Vor 25 Jahren berichteten wir:

Vor 25 Jahren berichteten wir:

Mit einem Schreiben an die Deutsche Presseagentur (dpa) haben sich jetzt die unbekannten Täter gemeldet, die am Karfreitag in Obdachlosenheimen aller Bezirke und in einigen Wohnhäusern gefälschte Anrechtscheine der Senatssozialverwaltung für Nahrungs- und Genußmittel verteilt hatten.
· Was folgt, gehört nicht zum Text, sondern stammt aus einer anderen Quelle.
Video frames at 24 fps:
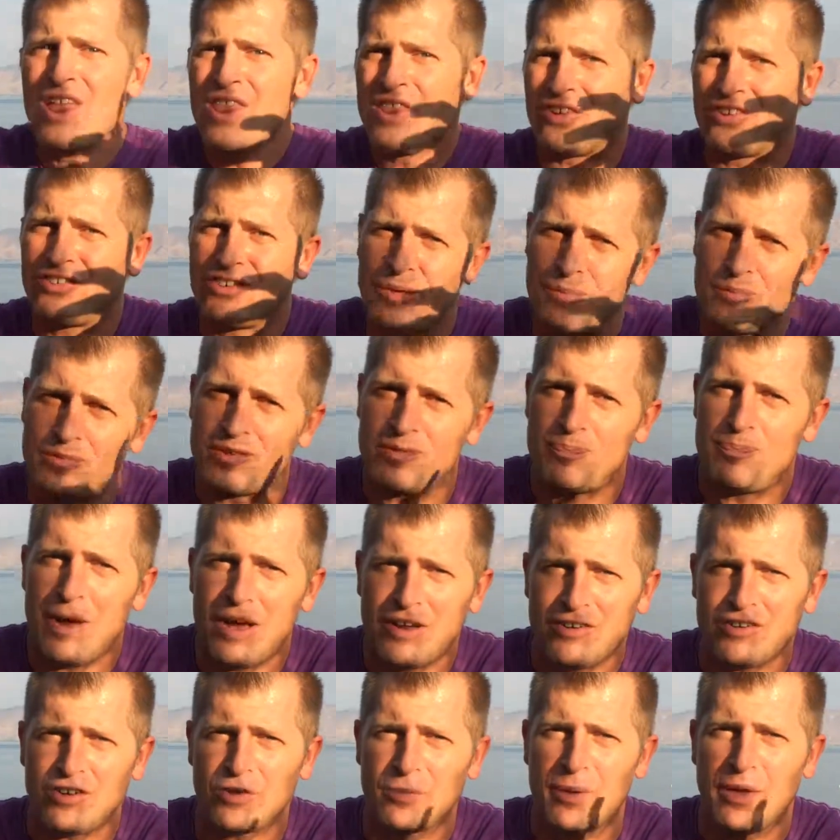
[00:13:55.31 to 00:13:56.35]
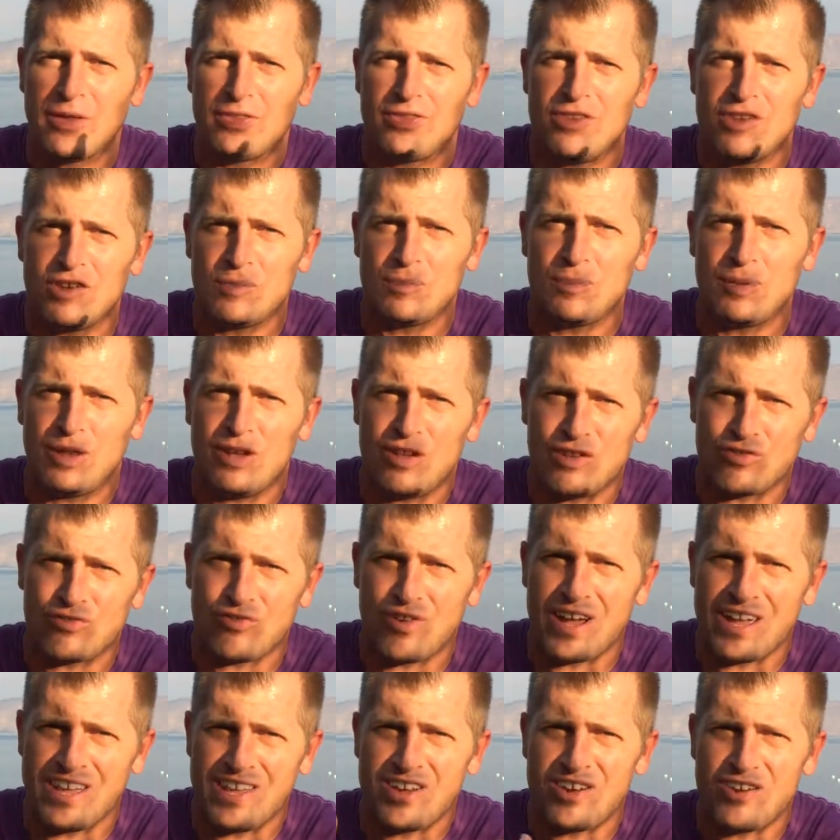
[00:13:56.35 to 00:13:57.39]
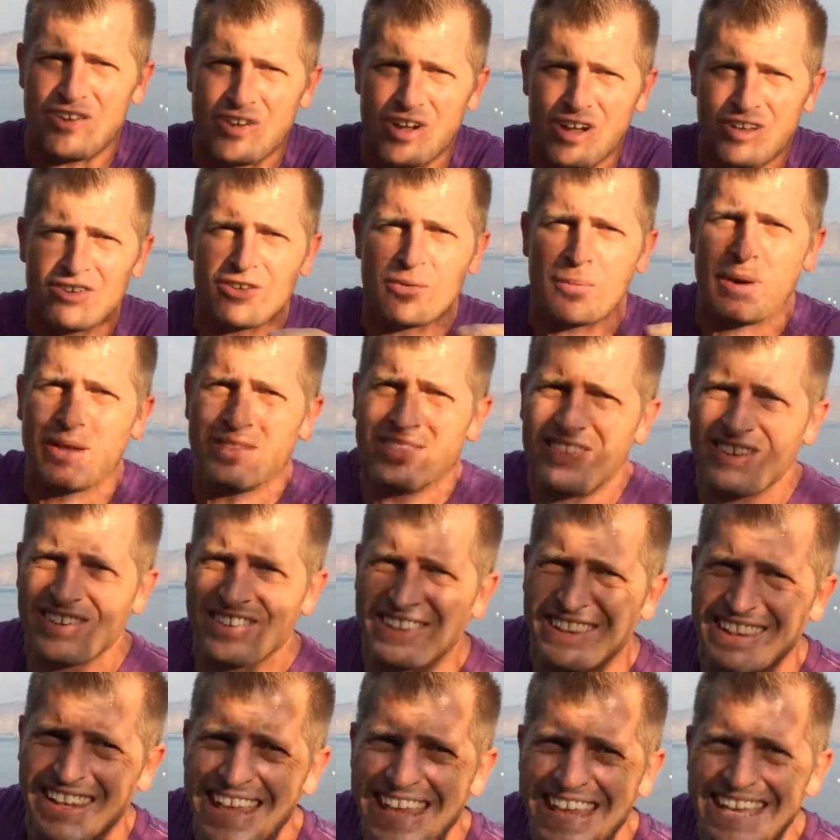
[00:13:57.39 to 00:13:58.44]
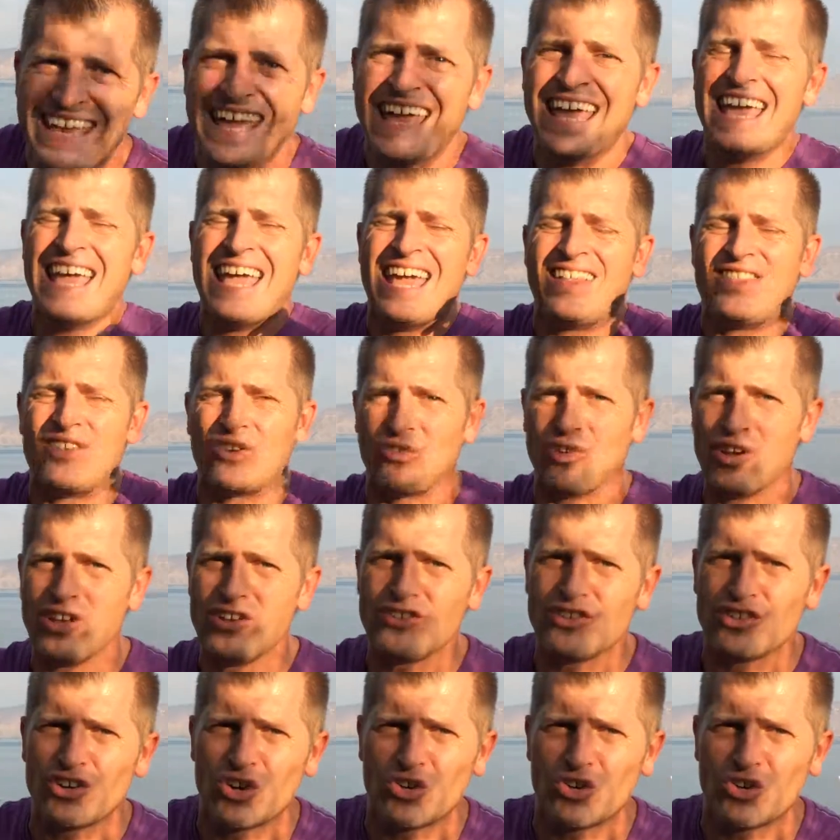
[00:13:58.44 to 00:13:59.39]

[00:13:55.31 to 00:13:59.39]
There's something special about this place right here, you guys, and about this lake and the region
In dem Schreiben wird betont, diese Aktion sei nur ein Anfang. 180 dieser gefälschten Gutscheine im Wert von je 100 Mark wurden bisher in Geschäften eingelöst. In der dem Berliner dpa-Landesbüro übermittelten Erklärung heißt es unter anderem: "Wir sind der Meinung, wie die Genossen in Italien, Frankreich und Südamerika, daß auch in der BRD den Armen das gegeben werden muß, was die Reichen ihnen nehmen, bis sie es sich selber holen. Friede den Hütten, Krieg den Palästen!" Nach Angaben des Leiters des polizeilichen Staatsschutzes, Kriminaldirektor Manfred Kittlaus, liegen bisher noch keine Ergebnisse der laufenden Ermittlungen vor. Es gebe jedoch Ansatzpunkte. Die gefälschten Schreiben - für den Bestellschein wurden offenbar nicht mehr verwendete Originalformulare aus dem Jahre 1964 benutzt - würden gegenwärtig von Sachverständigen untersucht. Kittlaus sprach von einer "neuen Form terroristischer Taten". Er verwies auf die vor einiger Zeit aufgetauchten gefälschten Sammelfahrscheine der städtischen Verkehrsbetriebe BVG.